**Brief**
Repeat every record below exactly, leaving out the pictures.

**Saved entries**
# # # # # # #
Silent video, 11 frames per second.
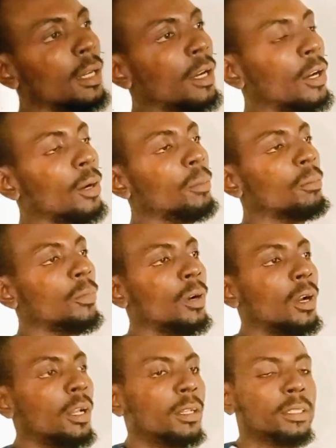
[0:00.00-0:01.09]

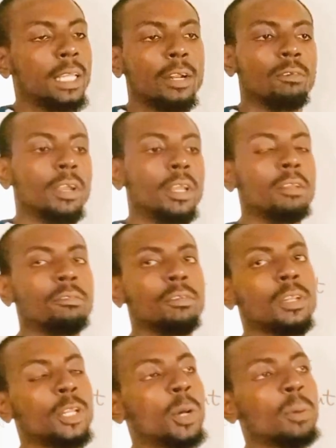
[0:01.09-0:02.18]
of any
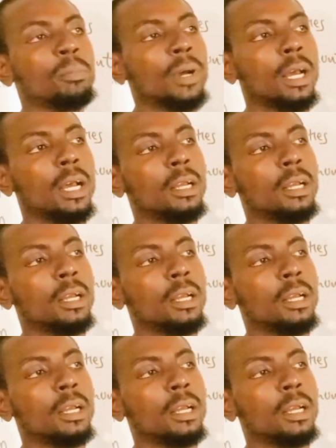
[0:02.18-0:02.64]
number,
# # # # # # #
**Exercise response**
Silent video, 11 frames per second.
[0:00.00-0:01.09]

[0:01.09-0:02.18]
of any
[0:02.18-0:02.64]
number,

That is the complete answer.